Cranberry Almond Broccoli Salad

This refreshing broccoli salad is a crunchy, colorful side that’s packed with fiber and antioxidants. The sweetness of dried cranberries and the crunch of almonds balance perfectly with the savory broccoli, making this salad an excellent option for a holiday gathering.

Ingredients

  • 4 cups fresh broccoli florets
  • 1/4 cup dried unsweetened cranberries
  • 1/4 cup sliced almonds, toasted
  • 1/4 cup plain Greek yogurt
  • 1 tablespoon olive oil
  • 1 tablespoon apple cider vinegar
  • 1 teaspoon honey or stevia (optional)
  • Salt and pepper to taste

Instructions

  1. Steam the broccoli florets in the rice cooker for 5-7 minutes until just tender but still vibrant. Drain and let it cool.
  2. In a bowl, whisk together the Greek yogurt, olive oil, apple cider vinegar, honey (if using), salt, and pepper.
  3. Toss the cooled broccoli with the yogurt dressing, cranberries, and toasted almonds.
  4. Serve chilled or at room temperature as a refreshing, nutrient-packed side dish.

This salad offers a light, crunchy contrast to heavier holiday dishes, and the combination of fresh broccoli, tart cranberries, and crunchy almonds is both satisfying and healthful. It’s a great way to incorporate more vegetables into your meal, while keeping the dish diabetic-friendly and low in calories.

Cauliflower and Spinach Stuffed Bell Peppers

These stuffed bell peppers are an incredibly flavorful and nutritious option for a diabetic-friendly holiday meal.
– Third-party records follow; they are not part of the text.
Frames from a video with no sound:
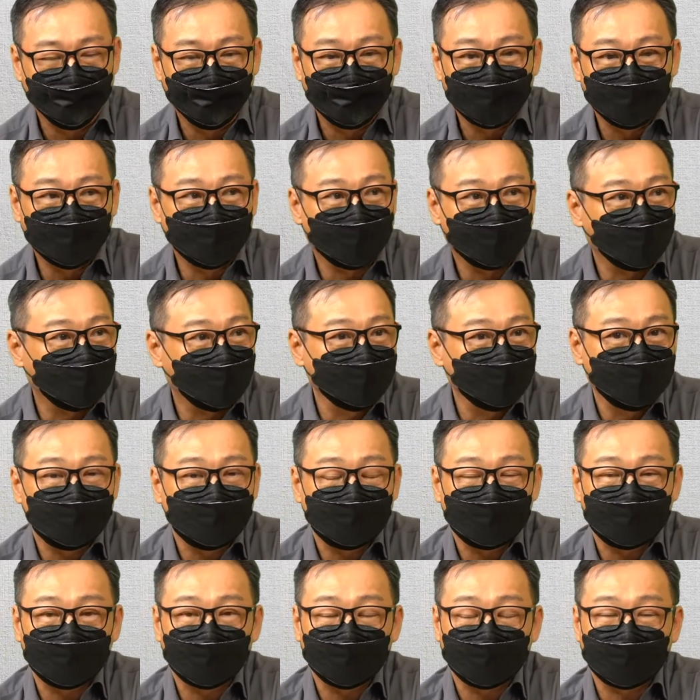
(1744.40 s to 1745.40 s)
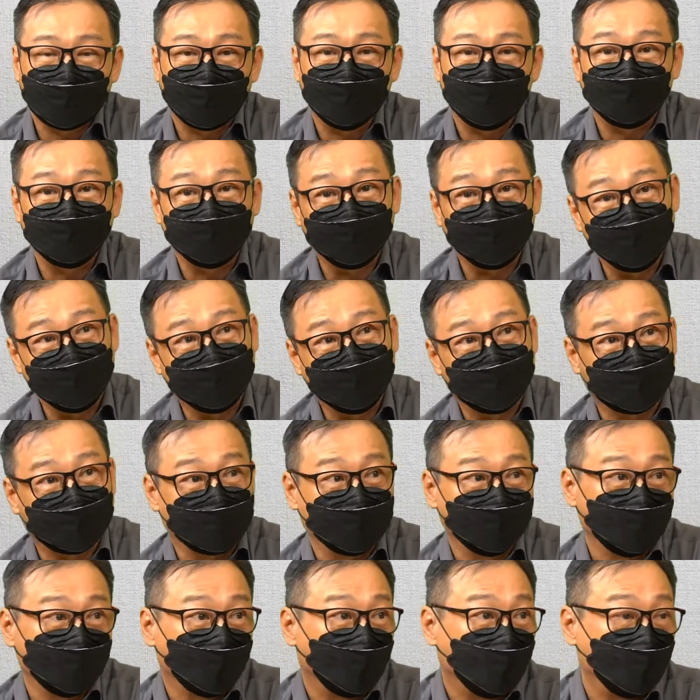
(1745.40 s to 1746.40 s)
to all these companies that
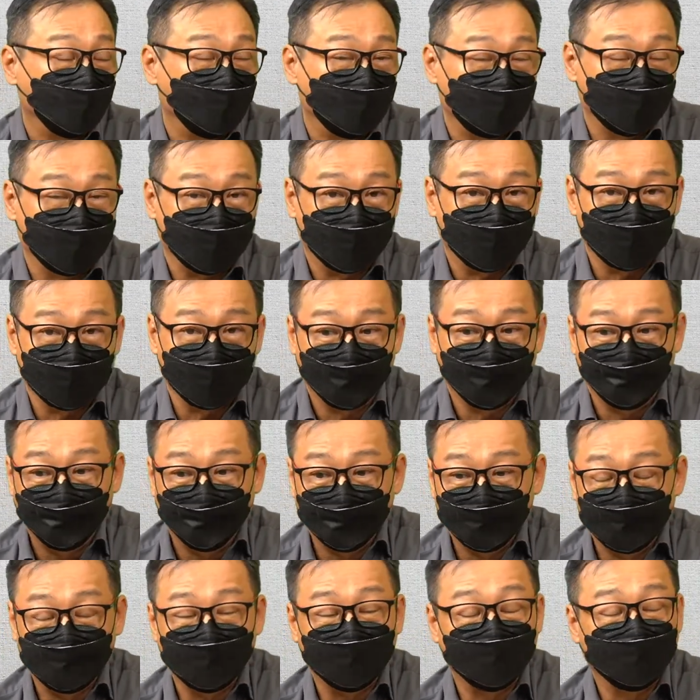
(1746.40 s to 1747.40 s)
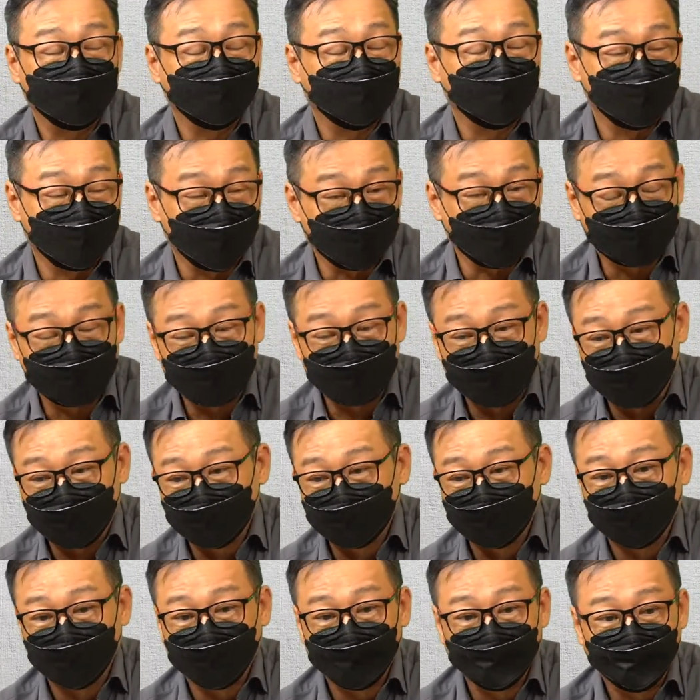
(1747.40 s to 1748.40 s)
cannot operate during the
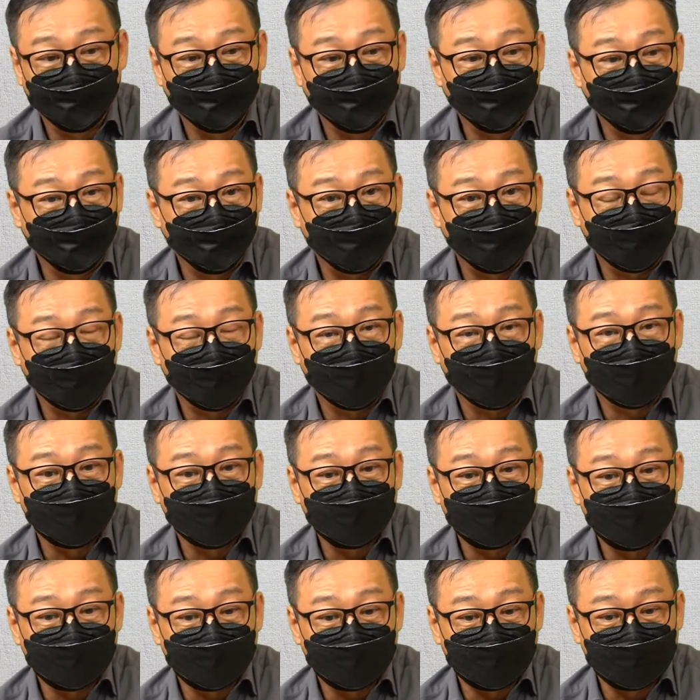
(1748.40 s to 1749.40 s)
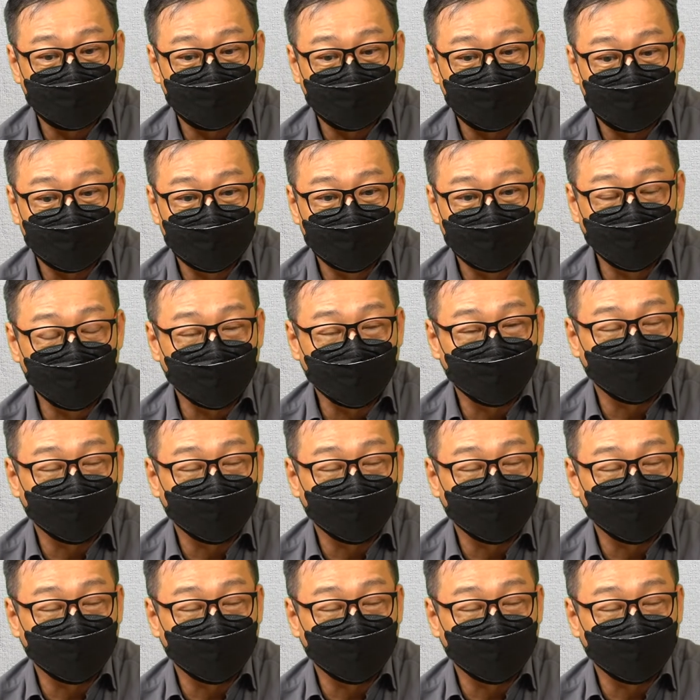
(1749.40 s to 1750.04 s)
lockdown. And uh, a lot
Filled with cauliflower rice, spinach, and aromatic spices, they provide a great source of fiber and vitamins, all while being low in carbs.

Ingredients

  • 4 large bell peppers, tops cut off and seeds removed
  • 1 medium cauliflower, riced
  • 2 cups fresh spinach, chopped
  • 1/2 cup onion, chopped
  • 2 cloves garlic, minced
  • 1 teaspoon ground cumin
  • 1 teaspoon smoked paprika
  • 1 tablespoon olive oil
  • Salt and pepper to taste

Instructions

  1. Preheat the rice cooker to the “Cook” setting. Steam the cauliflower rice for 5-7 minutes, then set aside.
  2. In a pan, heat olive oil and sauté the onion and garlic until softened. Add the spinach, cumin, smoked paprika, salt, and pepper, and cook for another 2-3 minutes.
  3. Stir in the cauliflower rice and cook for another 3-5 minutes to combine the flavors.
  4. Stuff the bell peppers with the cauliflower-spinach mixture and place them in the rice cooker.
  5. Cook the stuffed peppers on the “Cook” setting for about 10-15 minutes, until the peppers are tender.
  6. Serve warm, garnished with fresh herbs if desired.

These stuffed bell peppers are a perfect, low-carb, veggie-filled meal that is both satisfying and flavorful. The combination of cauliflower rice and spinach makes this a great alternative to traditional stuffed peppers while still maintaining the festive spirit. It’s a colorful and nutritious option for any holiday table.

Note: More recipes​ are coming soon!